John Calvin’s point on Ephesians 5:11–12 is also good: Would evildoers “lay aside all shame, and give loose reins to their passions, if darkness did not give them courage, if they did not entertain the hope that what is hidden will pass unpunished? But do you, by reproving them, bring forward the light, that they may be ashamed of their own baseness. Such shame, arising from an acknowledgment of baseness, is the first step to repentance.”
So this is our message to anyone who thinks he can engage in clergy sexual abuse, or can cover it up: Don’t. If the thought of God watching doesn’t stop you, be aware that others may see. By bringing this question out into the open, we hope Christians will work toward establishing sexual-abuse policies in their own churches, and that church leaders will educate members about the problem and how to prevent it.
Finally, here are several paragraphs from what I wrote recently when WORLD’s reporting contributed to the demise of one Christian organization that had gone astray:
“How the mighty have fallen! Tell it not in Gath, publish it not in the streets of Ashkelon, lest the daughters of the Philistines rejoice.”
Some Seattle residents who despise Christianity are rejoicing now at the demise of the organization known as Mars Hill. But they don’t realize that a church is not a building and not an organization. It’s a group of saints who once were sinners and still do sinful things. We sin by using ministries for personal glory, or by lording it over others, or by idolizing others, but J.I. Packer’s three-word summary of the gospel is succinct and true: “God saves sinners.”

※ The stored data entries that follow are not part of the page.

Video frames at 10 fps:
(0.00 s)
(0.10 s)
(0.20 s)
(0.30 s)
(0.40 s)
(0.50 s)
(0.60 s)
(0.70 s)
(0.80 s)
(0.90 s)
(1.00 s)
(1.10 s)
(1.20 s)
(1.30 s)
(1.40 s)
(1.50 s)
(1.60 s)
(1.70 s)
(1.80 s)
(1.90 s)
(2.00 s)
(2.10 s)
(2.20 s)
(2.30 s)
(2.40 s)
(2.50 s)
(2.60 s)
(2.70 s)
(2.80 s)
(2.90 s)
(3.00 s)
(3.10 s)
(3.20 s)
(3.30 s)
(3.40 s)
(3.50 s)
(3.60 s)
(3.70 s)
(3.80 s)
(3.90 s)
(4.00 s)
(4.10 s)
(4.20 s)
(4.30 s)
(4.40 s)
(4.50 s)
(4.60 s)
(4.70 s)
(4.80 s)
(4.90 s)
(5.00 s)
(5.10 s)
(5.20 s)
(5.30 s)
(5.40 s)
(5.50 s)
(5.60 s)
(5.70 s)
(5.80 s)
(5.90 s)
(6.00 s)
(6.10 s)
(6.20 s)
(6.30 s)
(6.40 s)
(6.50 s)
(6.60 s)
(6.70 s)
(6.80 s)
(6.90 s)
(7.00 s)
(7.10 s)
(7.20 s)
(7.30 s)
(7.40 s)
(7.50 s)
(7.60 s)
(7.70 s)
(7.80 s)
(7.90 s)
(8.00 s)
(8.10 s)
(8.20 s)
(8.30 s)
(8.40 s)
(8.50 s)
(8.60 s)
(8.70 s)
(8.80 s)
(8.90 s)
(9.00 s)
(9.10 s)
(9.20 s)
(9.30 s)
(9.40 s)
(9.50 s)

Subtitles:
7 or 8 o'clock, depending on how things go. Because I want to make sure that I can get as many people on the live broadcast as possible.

Those who rejoice don’t realize that because the church is made up of people, it doesn’t die when an organization dies. Some who suffered abuse will give up, but many Christians sing in church that we should “put no confidence in princes.” The Mars Hill saga is more proof that we should put our confidence in God alone. Or, as Earl Atnip, the uneducated but wise deacon who heard my first, weak confession of faith in 1976 told me, “People will always disappoint you. Christ never does.”
WORLD is a strange creature within the journalistic world. We’re a Christian publication but not a movement organ, so we publicly criticize Christian leaders and organizations when they haven’t responded to the private criticism that always follows abuses of authority. But we publish in the streets of Ashkelon while knowing that Christ came into the world to forgive all who put their faith in Him: That’s why we don’t have to cover up sin.
Within the limits of our resources, we will not leave it to the secular press to expose wrongdoing within the church. We will investigate problems within the redemptive hope that God turns weakness into strength.